The Company remunerates the Directors at a level commensurate
with the size of the Company and the experience of its Directors.
The Remuneration Committee has reviewed the Directors' remuneration
and believes it upholds the objectives of the Company with regards
to this issue.
Details of Directors' emoluments and payments made for
professional services rendered are set out in Note 4 of the
financial statements.
Health & Safety
The Group's aim is to maintain its record of workplace safety.
In order to achieve this objective, the Group provides training and
support to employees and sets demanding standards for workplace
safety.
Auditors
The Company's auditor, BDO LLP, will be proposed for
reappointment in accordance with Section 485 of the Companies Act
2006. BDO has signified its willingness to continue in office as
auditor.
Corporate Governance
The Directors are committed to maintaining high standards of
corporate governance. The Directors have established procedures, so
far as is practicable given the Company's size, to comply with the
QCA Corporate Governance Code (the "QCA Code"). The Board
recognises the principles of the QCA Code, which focus on the
creation of medium to long-term value for shareholders without
stifling the entrepreneurial spirit in which small to medium sized
companies, such as EPO, have been created. The specific areas of
the QCA Code with which the Company does not apply are set out
below (and within the Corporate Governance section on the Company's
website - www.epoil.co.uk).
The Company has adopted and operates a share dealing code for
Directors and senior employees on substantially the same terms as
the Model Code, which is appended to the Listing Rules of the
UKLA.
The Board
The Board holds regular meetings and is responsible for
formulating, reviewing and approving EPO's strategy, budgets and
corporate actions and overseeing the Company's progress towards its
goals. To enable the Board to perform its duties, each of the
Directors has full access to all relevant information and to the
services of the Company Secretary. If necessary, the Non-Executive
Directors may take independent professional advice at the Company's
expense. The Board currently includes two Non-Executive Directors.

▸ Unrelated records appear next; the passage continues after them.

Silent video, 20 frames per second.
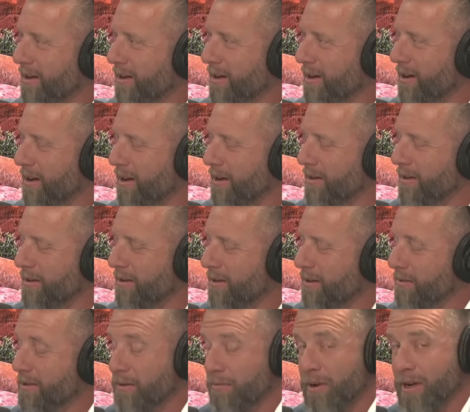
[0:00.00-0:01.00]
And,
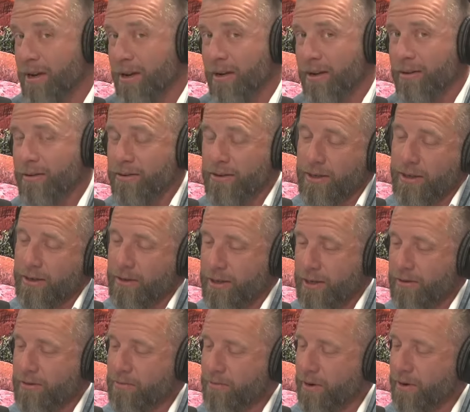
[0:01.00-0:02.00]
to me,
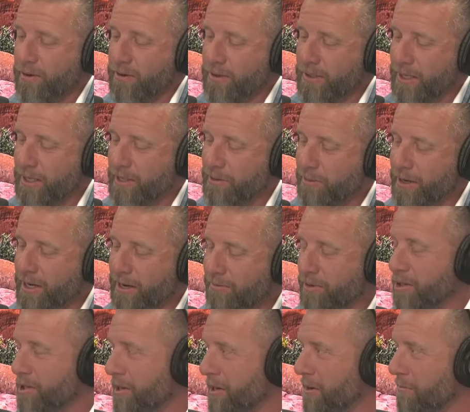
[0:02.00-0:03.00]
Jared's one of those that has become
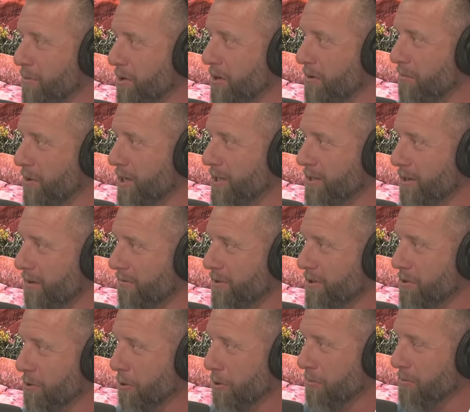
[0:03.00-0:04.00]
the champion based off
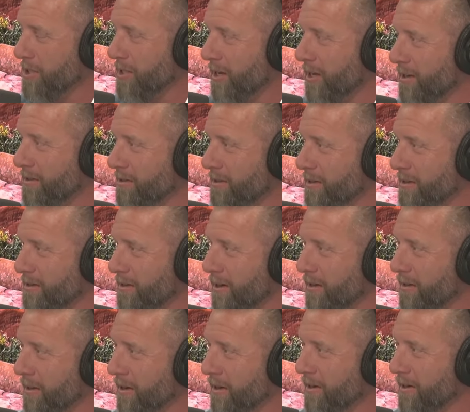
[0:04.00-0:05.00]
of circumstance, and he's
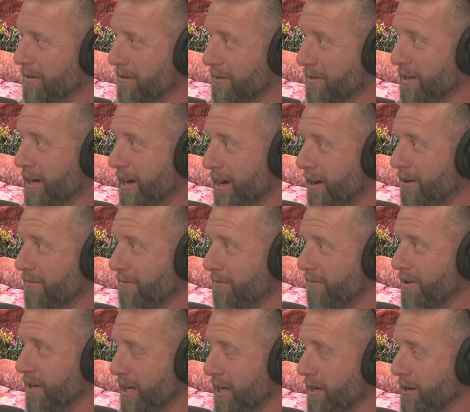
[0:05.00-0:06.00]
not letting life
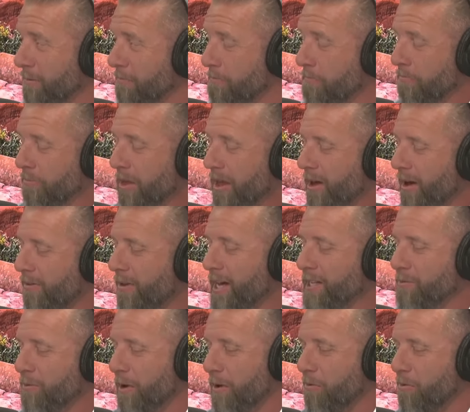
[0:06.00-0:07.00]
get him. And
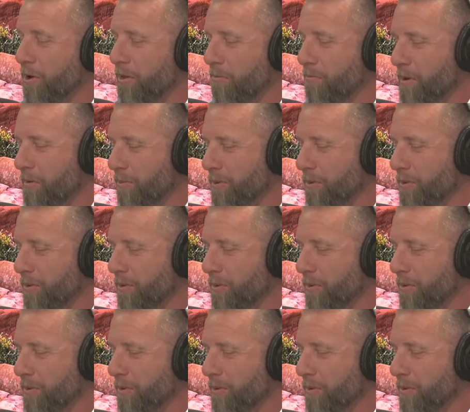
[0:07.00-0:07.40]
that's what I want the people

Full biographies for each Director are as follows:
Mr Michael Frayne
Executive Chairman
Michael holds a Bachelor of Commerce Degree majoring in
accounting and finance, a Bachelor of Science Degree majoring in
Geology and a Postgraduate Diploma in Applied Finance and
Investment from the Securities Institute of Australia. He is a
Chartered Accountant and a member of the Australian Institute of
Mining and Metallurgy. Michael previously worked for Ernst &
Young and consulted to a number of resource and commodity
companies. Following this, he worked directly in the resource
industry and spent time at Great Central Mines Ltd (now part of
Newmont Ltd) and in the corporate team at Minara Resources Ltd
(formerly Anaconda Nickel Ltd). Since 2002, Michael has provided
corporate management and advice to the resource, commodity and
energy sectors, successfully listing several companies with
projects in Australia, Southern Africa, Asia, North and South
America, onto AIM and the Australian Stock Exchange.
Mr Geoffrey Brown
Non-Executive Director
Geoffrey Brown has over 55 years' experience in the plantation
sector. He joined Harrisons & Crosfield plc in Malaysia in 1962
where he was employed on various estates growing oil palm and
rubber. He moved to Indonesia in 1976 and was made responsible for
Harrisons & Crosfield's interests in that country. He was
appointed Executive Chairman of London Sumatra Indonesia in 1982
and remained Managing Director of this large Indonesian plantation
company until 1998. In 1990, he was appointed an Executive Director
of Harrisons & Crosfield plc, responsible for the plantation
division. Harrisons & Crosfield plc owned and managed
plantations of rubber, oil palms, cocoa, coffee and tea in
Indonesia, and oil palm and coffee in Papua New Guinea. He remained
an Executive Director of Harrisons & Crosfield plc until the
company divested itself of its plantation interests in 1994. In
1999 and 2000, he co-ordinated the expansion of oil palm
plantations belonging to the Musim Mas Group in Indonesia and then
became a consultant specialising in plantation management. In 2006
he joined the EPO group of companies and has been an Executive
Director of EPO since the company was listed on the AIM market of
the London Stock Exchange in in 2010. He became a non-executive
director of the Company on 1 November 2019
Mr Teh Kwan Wey - appointed 3 September 2020
Non-Executive Director
Mr Teh Kwan Wey was appointed as a Non-Executive Director of the
Company in September 2020. He is General Manager (Corporate) for
KLK in Malaysia where he is responsible for in house corporate
finance advisory and execution including acquisitions, divestments,
fund raising and due diligence. Prior to this Mr Teh spent three
years at Lazard in the London Financial Advisory team where he
worked on a number of equity capital, M&A and LBO transactions
for clients across Europe, North America, the Middle East and Asia.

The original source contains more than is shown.